Poverty, malnutrition and inadequate education remain facts of life for many residents, which is why organizations like Neighborhood House Association exist.
“Everybody is not doing so well,” said Howard Carey, the president and CEO for the area’s largest multipurpose social service agency. “There are still a lot of people out there hurting.”
And just as the county’s population has grown, so too have the numbers of people served by Neighborhood House.
Last year, the number was about 300,000 people, including some 6,500 children from 1 to 5 years old enrolled in the organization’s largest contract program, Head Start.
In terms of dollars and employees, the child education and development program takes up about 70 percent of the association’s $54 million budget, Carey said.
Among some of the other programs under the Neighborhood House umbrella are the San Diego Food Bank, and programs aimed at senior citizens, youth, and welfare-to-work training programs.

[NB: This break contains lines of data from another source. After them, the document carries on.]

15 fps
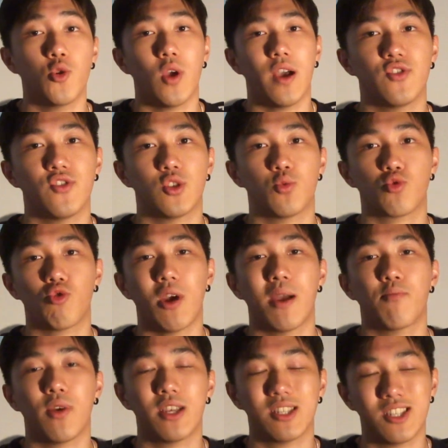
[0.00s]
you
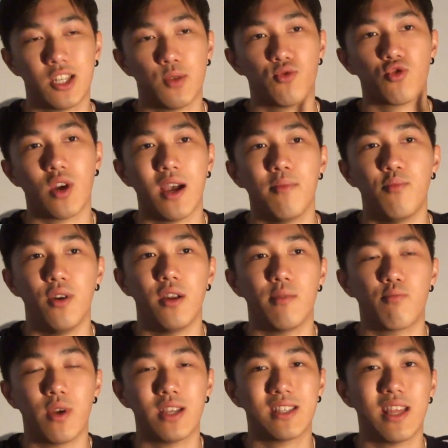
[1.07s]
subscribed, press the subscribe
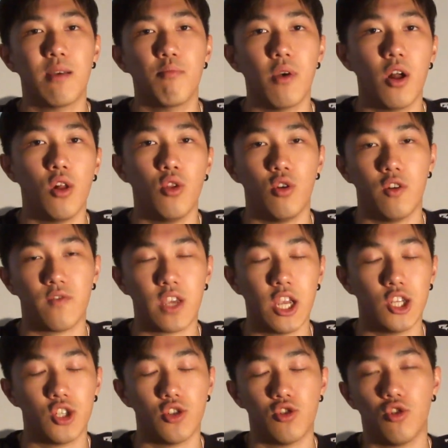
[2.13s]
button, press that bell
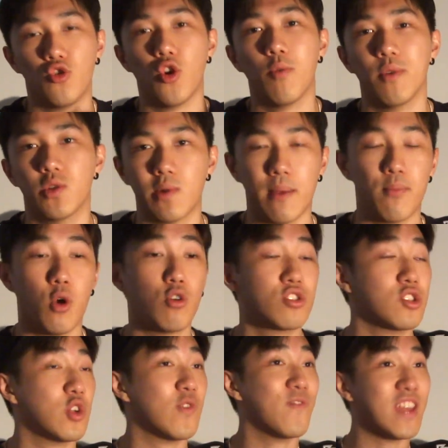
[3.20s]
notification so you don't miss my
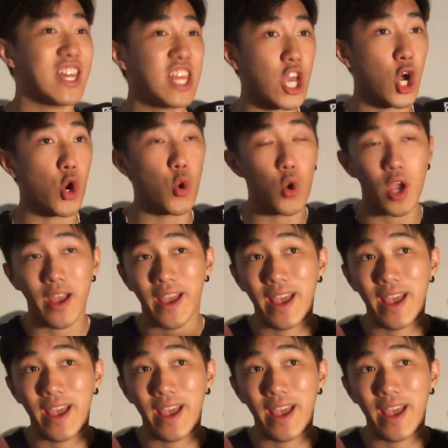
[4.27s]
post new video.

To operate these programs, the agency employs about 1,000 people in all sorts of jobs including teachers, teacher aides, social workers, family resource workers, psychologists, mental health workers, and a variety of support positions. Last year’s payroll was more than $27 million.
The business of helping people and its ultimate successes is harder to measure than a for-profit business, but there are real parallels, Carey said.
“We have the same sense of mission, and sense of accomplishing goals that Sempra Energy or any other for-profit company has. It’s just that our goals aren’t as easily measured,” he said. “It’s not as easy to measure outcomes when human lives are concerned.”
Carey said although the great bulk of the association’s funding is derived from public dollars, the agency continues to seek private contributions to fill funding gaps to key programs.
For instance, public funds make up less than half the budget for its senior citizen programs, he said.
To help raise some of these private donations, Neighborhood House holds an annual gala dinner. This year’s gala, the 85th such event, is scheduled for Oct. 29 at the Loews Coronado Bay Resort.
Carey says after 30 years at Neighborhood House, including 28 as its president, he still has a passion for his job.
“This is my profession, my calling, and I’m very dedicated to what I do,” he said.
‘We have the same sense of mission, and sense of accomplishing goals that Sempra Energy or any other for-profit company has. It’s just that our goals aren’t as easily measured.’